入れ替わり前、新人だった元の深山は「天才」を憎んでおり、入れ替わりを知った後は元に戻ることを拒否。人気マンガ家・花神として生きようとする。深山となった花神も、次第に自分の最高傑作に挑戦できることに意欲を燃やすように。その過程で違う才能を持つ両者が各々のやり方で“進化”するなど、「マンガ家マンガ」と入れ替わりを巧みに組み合わせたテイストには、純粋に興味を引かれてしまう。
マンガ家バトルをダイナミックに魅せる描写が痛快
本作の醍醐味は絶妙なひねりを加えた花神VS深山の対決だけではない。深山と入れ替わった花神が深山の外見で担当編集・多知川を訪ね、自分が花神であることを示すためネームを読ませる場面がある。紙から飛翔する龍を筆頭に、クリエイティブの高さを示す描写からは勢いと熱量があふれ、切れ味も抜群で◎。実際のそのネームを読んでみたくなる。
花神がマンガを描く場面や完成した作品を龍でイメージさせる手法は、派手に見せるのが難しいだろうマンガを描くという作業に見事なまでのダイナミックさを与え、他キャラクターのそれも含め、作品からパッション&エネルギーを放つのにひと役買っている。読んでいて爽快感を覚えるのもうなずける。第2巻から始まる「連載獲得合宿」でも、ライバルたちとの対決をスピード感ある表現とビジュアルで魅せてくれるのが心地いい。

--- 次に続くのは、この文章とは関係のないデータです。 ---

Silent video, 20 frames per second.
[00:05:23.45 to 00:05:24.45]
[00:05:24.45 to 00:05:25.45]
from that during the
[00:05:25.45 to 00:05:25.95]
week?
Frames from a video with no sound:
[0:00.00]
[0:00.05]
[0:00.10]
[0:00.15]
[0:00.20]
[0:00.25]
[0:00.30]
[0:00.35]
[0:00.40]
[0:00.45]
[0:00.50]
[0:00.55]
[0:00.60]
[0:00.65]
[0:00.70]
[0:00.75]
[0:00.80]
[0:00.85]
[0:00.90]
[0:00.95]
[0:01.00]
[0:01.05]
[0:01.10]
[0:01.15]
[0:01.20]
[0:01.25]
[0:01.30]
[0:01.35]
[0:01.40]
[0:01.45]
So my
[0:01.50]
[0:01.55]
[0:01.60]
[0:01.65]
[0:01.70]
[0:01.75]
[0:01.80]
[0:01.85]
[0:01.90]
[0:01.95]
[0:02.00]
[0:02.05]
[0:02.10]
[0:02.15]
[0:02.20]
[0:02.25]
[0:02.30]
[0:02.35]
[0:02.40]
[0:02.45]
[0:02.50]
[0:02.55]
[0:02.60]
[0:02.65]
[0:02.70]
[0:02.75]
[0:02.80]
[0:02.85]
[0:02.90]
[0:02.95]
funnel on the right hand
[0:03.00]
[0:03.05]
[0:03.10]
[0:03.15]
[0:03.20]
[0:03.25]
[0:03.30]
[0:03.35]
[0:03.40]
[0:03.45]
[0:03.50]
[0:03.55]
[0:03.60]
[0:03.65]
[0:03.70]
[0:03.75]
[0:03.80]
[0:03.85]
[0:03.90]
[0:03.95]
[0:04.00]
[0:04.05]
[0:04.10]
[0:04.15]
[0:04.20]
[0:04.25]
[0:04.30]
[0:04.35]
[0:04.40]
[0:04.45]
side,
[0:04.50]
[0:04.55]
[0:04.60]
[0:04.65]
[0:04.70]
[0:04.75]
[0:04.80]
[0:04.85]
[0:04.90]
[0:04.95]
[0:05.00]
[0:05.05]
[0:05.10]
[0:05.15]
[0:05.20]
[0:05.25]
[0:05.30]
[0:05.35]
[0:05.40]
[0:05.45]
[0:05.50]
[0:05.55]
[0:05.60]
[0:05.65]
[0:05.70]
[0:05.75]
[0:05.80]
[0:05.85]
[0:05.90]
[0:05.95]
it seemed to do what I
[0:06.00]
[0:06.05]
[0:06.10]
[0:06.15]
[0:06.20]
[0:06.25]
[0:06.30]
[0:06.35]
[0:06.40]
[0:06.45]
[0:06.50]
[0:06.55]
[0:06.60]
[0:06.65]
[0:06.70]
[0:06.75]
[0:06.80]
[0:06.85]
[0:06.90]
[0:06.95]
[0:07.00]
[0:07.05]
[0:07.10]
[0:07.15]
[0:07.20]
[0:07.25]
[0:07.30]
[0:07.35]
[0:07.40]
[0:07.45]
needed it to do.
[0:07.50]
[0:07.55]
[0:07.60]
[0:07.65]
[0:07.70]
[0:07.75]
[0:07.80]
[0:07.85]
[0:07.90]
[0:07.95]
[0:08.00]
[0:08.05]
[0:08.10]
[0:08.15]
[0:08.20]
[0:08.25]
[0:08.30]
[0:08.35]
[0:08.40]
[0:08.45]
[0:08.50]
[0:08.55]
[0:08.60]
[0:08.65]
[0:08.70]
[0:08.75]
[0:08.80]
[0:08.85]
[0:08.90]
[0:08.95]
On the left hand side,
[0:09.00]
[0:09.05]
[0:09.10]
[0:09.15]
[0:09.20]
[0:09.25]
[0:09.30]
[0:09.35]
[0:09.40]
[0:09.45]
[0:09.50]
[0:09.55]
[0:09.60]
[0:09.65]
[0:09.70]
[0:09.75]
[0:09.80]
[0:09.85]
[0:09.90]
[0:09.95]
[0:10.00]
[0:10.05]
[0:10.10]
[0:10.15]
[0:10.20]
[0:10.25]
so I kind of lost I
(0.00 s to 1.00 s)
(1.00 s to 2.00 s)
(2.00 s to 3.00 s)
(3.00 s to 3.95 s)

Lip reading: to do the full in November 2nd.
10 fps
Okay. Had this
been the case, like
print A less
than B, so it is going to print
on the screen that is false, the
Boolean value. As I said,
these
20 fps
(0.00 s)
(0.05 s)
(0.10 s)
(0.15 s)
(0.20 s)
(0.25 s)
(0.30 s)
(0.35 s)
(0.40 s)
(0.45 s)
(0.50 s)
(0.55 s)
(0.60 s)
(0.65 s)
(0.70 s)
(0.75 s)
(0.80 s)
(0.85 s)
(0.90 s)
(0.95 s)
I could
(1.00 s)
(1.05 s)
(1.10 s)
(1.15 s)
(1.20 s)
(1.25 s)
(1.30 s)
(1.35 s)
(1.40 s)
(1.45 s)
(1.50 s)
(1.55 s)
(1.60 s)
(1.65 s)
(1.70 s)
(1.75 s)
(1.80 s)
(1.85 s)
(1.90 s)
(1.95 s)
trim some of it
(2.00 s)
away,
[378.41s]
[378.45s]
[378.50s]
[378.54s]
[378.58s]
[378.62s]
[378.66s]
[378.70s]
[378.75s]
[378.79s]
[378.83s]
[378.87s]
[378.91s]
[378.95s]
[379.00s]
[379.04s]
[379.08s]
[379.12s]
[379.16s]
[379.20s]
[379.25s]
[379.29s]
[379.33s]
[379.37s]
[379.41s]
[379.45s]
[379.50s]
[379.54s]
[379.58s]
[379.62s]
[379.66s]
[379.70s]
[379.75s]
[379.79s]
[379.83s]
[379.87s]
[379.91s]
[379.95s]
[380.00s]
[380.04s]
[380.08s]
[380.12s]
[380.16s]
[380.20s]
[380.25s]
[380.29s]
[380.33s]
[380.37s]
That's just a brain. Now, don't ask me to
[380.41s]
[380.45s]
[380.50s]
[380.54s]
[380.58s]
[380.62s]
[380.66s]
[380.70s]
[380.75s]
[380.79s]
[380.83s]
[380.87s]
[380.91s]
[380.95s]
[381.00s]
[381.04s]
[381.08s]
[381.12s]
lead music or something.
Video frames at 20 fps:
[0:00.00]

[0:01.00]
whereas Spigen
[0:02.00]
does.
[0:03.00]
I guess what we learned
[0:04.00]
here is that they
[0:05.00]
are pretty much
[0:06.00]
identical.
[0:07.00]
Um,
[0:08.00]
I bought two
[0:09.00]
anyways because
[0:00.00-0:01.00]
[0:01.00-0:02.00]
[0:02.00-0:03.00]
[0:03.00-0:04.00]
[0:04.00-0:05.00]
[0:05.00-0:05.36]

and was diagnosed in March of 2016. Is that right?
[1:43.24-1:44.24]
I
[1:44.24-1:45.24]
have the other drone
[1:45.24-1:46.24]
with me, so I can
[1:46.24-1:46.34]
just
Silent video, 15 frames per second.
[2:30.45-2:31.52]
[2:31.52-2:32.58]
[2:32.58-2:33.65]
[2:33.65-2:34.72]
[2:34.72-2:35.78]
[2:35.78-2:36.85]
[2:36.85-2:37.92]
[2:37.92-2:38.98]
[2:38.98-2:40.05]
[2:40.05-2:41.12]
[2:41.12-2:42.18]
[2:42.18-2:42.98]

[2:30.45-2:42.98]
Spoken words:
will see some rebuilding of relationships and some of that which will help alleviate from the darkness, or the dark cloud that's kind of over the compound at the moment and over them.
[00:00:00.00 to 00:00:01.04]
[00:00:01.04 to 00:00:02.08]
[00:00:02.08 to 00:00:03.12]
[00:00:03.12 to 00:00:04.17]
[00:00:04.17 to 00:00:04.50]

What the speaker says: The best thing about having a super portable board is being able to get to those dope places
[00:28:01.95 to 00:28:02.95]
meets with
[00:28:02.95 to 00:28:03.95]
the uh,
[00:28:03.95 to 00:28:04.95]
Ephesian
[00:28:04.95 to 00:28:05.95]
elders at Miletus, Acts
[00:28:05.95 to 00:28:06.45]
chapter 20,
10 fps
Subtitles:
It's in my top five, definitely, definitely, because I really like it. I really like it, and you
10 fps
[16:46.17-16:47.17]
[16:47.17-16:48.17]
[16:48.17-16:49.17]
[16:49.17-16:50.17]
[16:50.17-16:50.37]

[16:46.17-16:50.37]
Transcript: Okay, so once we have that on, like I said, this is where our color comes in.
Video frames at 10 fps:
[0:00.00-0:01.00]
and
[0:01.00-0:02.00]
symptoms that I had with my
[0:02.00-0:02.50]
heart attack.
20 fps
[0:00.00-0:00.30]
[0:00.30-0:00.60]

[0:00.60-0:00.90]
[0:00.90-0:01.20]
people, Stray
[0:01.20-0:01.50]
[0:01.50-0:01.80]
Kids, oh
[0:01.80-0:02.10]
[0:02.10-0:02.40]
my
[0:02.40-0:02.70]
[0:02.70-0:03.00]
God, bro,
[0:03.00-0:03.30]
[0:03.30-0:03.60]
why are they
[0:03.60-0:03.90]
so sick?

「マンガ家マンガ」でありながら描き方の妙もあり、王道のバトルものの醍醐味も内包。それでいてライバルとの熱い戦いや魂の交流、現実のマンガ業界をモデルにしたリアリティあるエピソードなど、どの角度からも楽しめてしまうのが本作の良さだ。作中でも表現されているが、カメレオンは“変色竜”とも呼ばれる。異なる才能と価値観を持つふたりが、今後どのような物語を紡いでいくのだろうか。
ひと癖ある設定の根底には熱くて真っ直ぐな軸がある。2023年12月には第3巻が発売予定。「マンガ家マンガ」の新たなブレイクスルーを起こす可能性妙を秘めた本作に注目してみてほしい。